___ RAW DATA ___
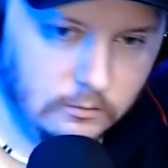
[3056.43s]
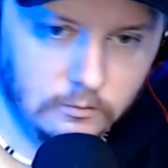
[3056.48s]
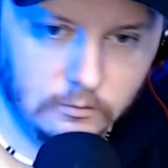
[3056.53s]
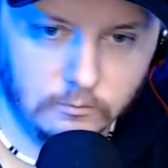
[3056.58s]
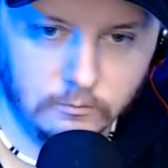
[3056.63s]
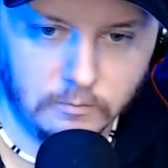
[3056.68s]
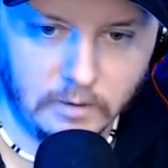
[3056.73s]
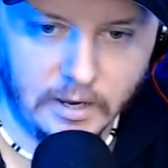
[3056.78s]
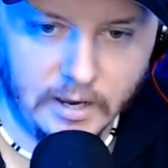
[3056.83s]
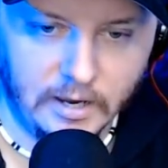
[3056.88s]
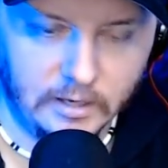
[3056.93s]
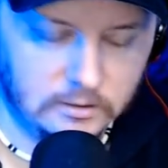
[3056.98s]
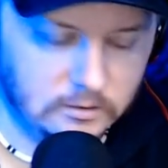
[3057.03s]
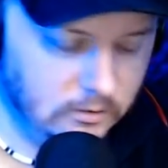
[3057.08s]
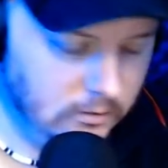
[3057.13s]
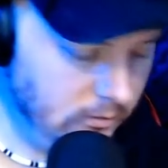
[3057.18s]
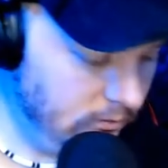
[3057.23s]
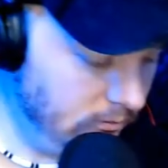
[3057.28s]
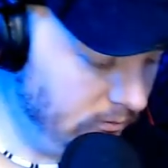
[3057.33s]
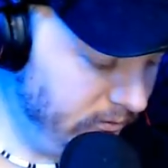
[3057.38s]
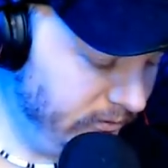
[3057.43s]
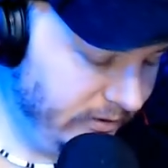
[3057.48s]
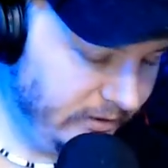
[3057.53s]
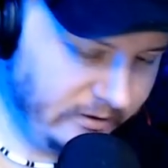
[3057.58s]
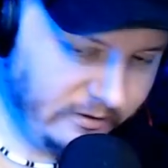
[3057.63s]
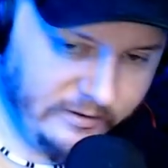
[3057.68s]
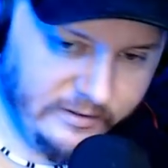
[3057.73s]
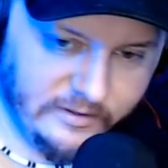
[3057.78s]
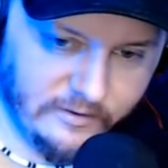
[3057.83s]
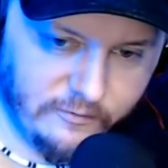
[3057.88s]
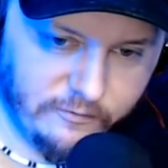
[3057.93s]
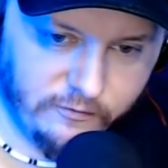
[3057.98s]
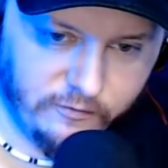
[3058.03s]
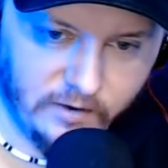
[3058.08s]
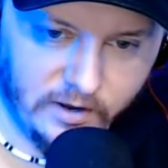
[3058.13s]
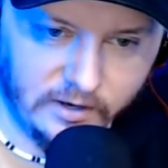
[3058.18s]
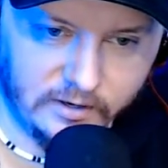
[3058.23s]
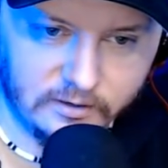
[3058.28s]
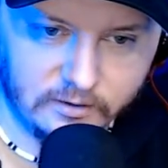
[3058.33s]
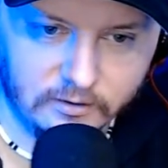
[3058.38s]
By accident. What the
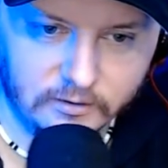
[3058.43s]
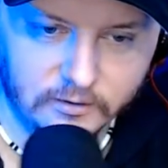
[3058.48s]
fuck?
___
**WHAT THIS TASK INVOLVES:**
Your answer must be an exact copy of the records, with no pictures in it.

**RESPONSE TO THE TASK:**
[3056.43s]
[3056.48s]
[3056.53s]
[3056.58s]
[3056.63s]
[3056.68s]
[3056.73s]
[3056.78s]
[3056.83s]
[3056.88s]
[3056.93s]
[3056.98s]
[3057.03s]
[3057.08s]
[3057.13s]
[3057.18s]
[3057.23s]
[3057.28s]
[3057.33s]
[3057.38s]
[3057.43s]
[3057.48s]
[3057.53s]
[3057.58s]
[3057.63s]
[3057.68s]
[3057.73s]
[3057.78s]
[3057.83s]
[3057.88s]
[3057.93s]
[3057.98s]
[3058.03s]
[3058.08s]
[3058.13s]
[3058.18s]
[3058.23s]
[3058.28s]
[3058.33s]
[3058.38s]
By accident. What the
[3058.43s]
[3058.48s]
fuck?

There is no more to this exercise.